# [WORK TASK]
In your reply, repeat every entry exactly and skip over each picture.

*** Opening of THE DATA ***

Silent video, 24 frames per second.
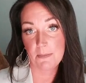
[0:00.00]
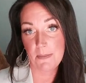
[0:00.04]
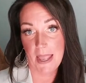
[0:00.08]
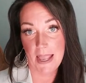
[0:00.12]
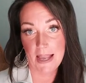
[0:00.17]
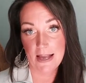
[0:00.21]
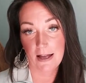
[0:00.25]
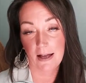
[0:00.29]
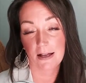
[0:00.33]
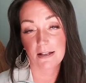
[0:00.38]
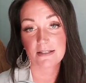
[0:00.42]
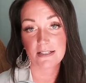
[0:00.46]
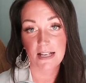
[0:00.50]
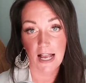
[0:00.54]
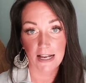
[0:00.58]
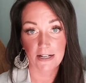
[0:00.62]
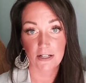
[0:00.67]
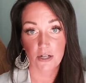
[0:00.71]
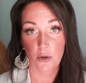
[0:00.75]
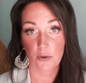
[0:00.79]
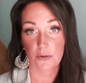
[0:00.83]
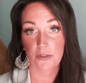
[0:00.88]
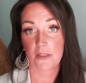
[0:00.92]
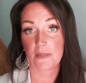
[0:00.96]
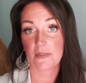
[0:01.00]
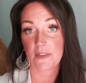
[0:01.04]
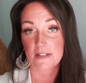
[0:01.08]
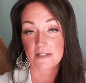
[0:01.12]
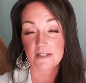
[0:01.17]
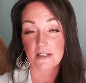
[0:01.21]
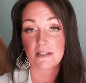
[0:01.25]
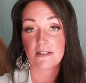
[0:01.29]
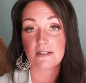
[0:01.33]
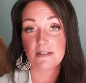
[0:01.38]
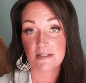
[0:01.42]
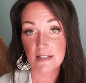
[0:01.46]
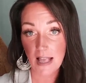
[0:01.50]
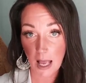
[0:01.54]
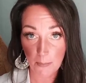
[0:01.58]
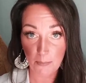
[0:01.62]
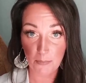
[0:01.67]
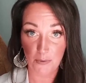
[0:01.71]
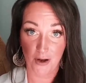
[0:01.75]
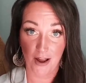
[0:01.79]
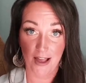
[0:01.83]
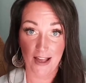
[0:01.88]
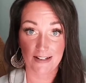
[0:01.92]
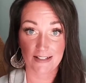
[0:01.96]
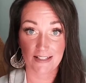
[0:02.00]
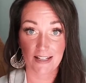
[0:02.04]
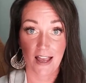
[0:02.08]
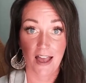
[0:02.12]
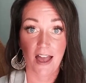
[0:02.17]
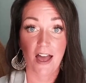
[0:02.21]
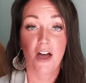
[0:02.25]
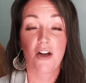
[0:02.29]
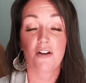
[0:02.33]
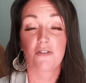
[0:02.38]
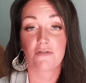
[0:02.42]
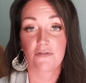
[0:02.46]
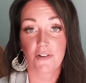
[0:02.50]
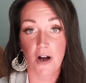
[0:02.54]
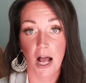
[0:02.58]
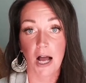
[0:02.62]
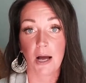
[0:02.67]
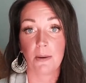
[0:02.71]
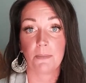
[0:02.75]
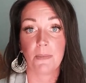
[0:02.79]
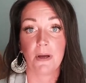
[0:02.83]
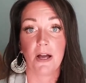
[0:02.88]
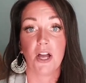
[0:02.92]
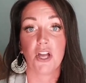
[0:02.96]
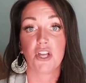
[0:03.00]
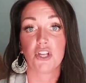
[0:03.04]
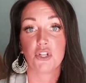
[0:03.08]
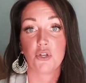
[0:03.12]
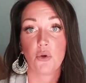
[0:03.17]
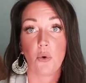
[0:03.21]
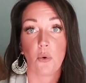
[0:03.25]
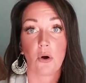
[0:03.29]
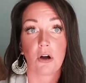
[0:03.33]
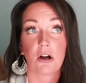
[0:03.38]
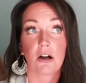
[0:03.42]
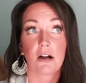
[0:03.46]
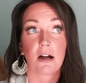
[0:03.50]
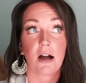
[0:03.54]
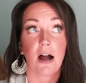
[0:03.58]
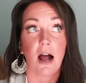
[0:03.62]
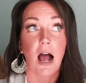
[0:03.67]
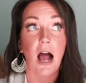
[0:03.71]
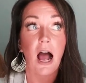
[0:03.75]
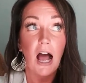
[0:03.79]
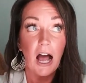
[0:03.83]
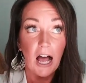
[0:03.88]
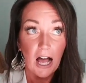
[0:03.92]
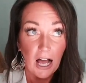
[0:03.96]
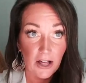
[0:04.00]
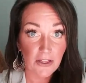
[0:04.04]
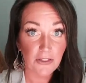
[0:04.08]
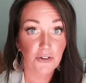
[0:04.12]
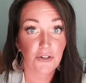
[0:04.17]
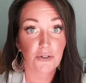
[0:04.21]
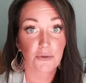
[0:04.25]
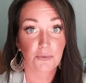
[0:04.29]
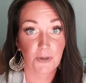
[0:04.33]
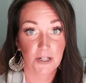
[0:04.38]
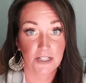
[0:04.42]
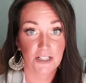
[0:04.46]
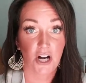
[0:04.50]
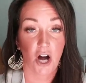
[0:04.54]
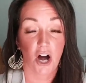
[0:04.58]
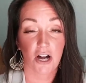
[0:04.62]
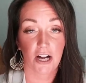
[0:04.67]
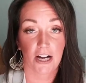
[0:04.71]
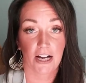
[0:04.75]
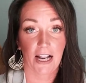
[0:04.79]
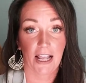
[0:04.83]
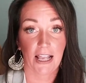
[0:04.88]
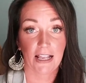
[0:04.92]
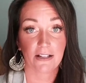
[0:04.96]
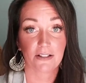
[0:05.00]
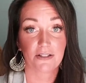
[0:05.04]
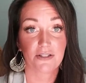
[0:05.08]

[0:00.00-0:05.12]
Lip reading: make a side note that this is separate from your other retargeting.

*** Close of THE DATA ***

# [SOLUTION FOR THIS PROBLEM]
Silent video, 24 frames per second.
[0:00.00]
[0:00.04]
[0:00.08]
[0:00.12]
[0:00.17]
[0:00.21]
[0:00.25]
[0:00.29]
[0:00.33]
[0:00.38]
[0:00.42]
[0:00.46]
[0:00.50]
[0:00.54]
[0:00.58]
[0:00.62]
[0:00.67]
[0:00.71]
[0:00.75]
[0:00.79]
[0:00.83]
[0:00.88]
[0:00.92]
[0:00.96]
[0:01.00]
[0:01.04]
[0:01.08]
[0:01.12]
[0:01.17]
[0:01.21]
[0:01.25]
[0:01.29]
[0:01.33]
[0:01.38]
[0:01.42]
[0:01.46]
[0:01.50]
[0:01.54]
[0:01.58]
[0:01.62]
[0:01.67]
[0:01.71]
[0:01.75]
[0:01.79]
[0:01.83]
[0:01.88]
[0:01.92]
[0:01.96]
[0:02.00]
[0:02.04]
[0:02.08]
[0:02.12]
[0:02.17]
[0:02.21]
[0:02.25]
[0:02.29]
[0:02.33]
[0:02.38]
[0:02.42]
[0:02.46]
[0:02.50]
[0:02.54]
[0:02.58]
[0:02.62]
[0:02.67]
[0:02.71]
[0:02.75]
[0:02.79]
[0:02.83]
[0:02.88]
[0:02.92]
[0:02.96]
[0:03.00]
[0:03.04]
[0:03.08]
[0:03.12]
[0:03.17]
[0:03.21]
[0:03.25]
[0:03.29]
[0:03.33]
[0:03.38]
[0:03.42]
[0:03.46]
[0:03.50]
[0:03.54]
[0:03.58]
[0:03.62]
[0:03.67]
[0:03.71]
[0:03.75]
[0:03.79]
[0:03.83]
[0:03.88]
[0:03.92]
[0:03.96]
[0:04.00]
[0:04.04]
[0:04.08]
[0:04.12]
[0:04.17]
[0:04.21]
[0:04.25]
[0:04.29]
[0:04.33]
[0:04.38]
[0:04.42]
[0:04.46]
[0:04.50]
[0:04.54]
[0:04.58]
[0:04.62]
[0:04.67]
[0:04.71]
[0:04.75]
[0:04.79]
[0:04.83]
[0:04.88]
[0:04.92]
[0:04.96]
[0:05.00]
[0:05.04]
[0:05.08]

[0:00.00-0:05.12]
Lip reading: make a side note that this is separate from your other retargeting.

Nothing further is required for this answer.